[Stored data]
::::

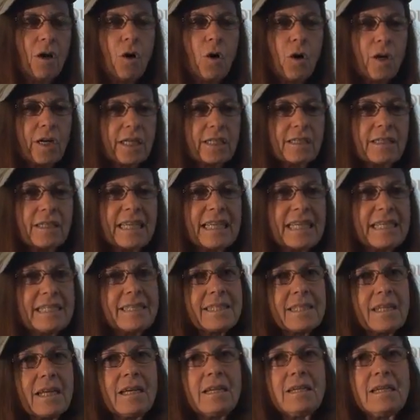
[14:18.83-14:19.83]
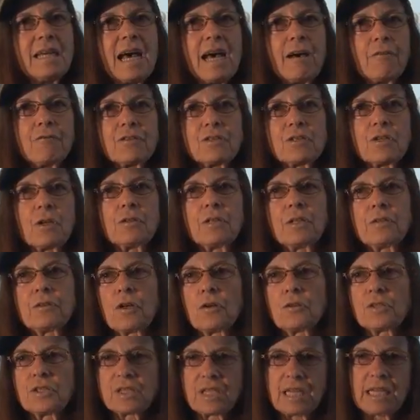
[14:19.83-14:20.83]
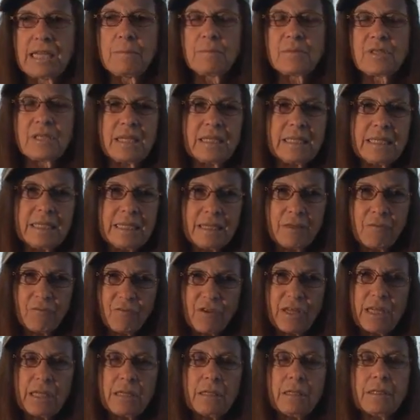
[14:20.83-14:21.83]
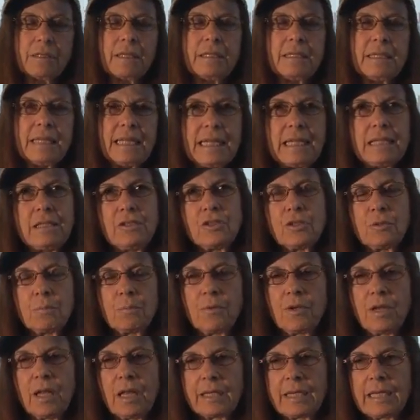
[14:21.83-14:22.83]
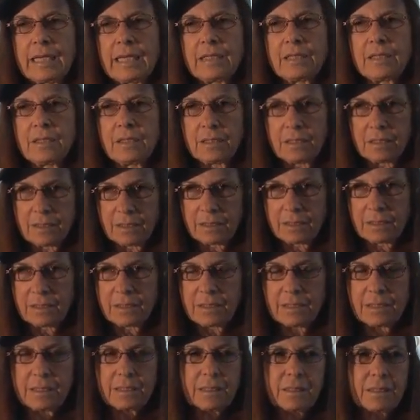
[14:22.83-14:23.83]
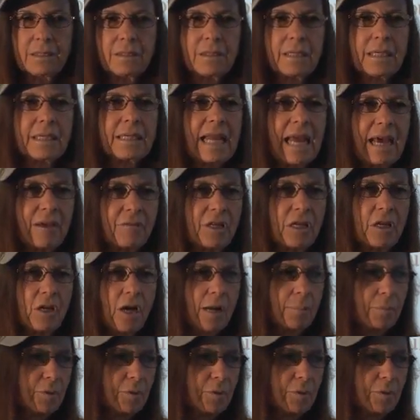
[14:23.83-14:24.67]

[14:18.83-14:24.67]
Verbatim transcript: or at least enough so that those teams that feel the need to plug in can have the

::::

** The problem **
All the lines above need to be repeated exactly, with no pictures carried over.

** Solution to the problem **
[14:18.83-14:19.83]
[14:19.83-14:20.83]
[14:20.83-14:21.83]
[14:21.83-14:22.83]
[14:22.83-14:23.83]
[14:23.83-14:24.67]

[14:18.83-14:24.67]
Verbatim transcript: or at least enough so that those teams that feel the need to plug in can have the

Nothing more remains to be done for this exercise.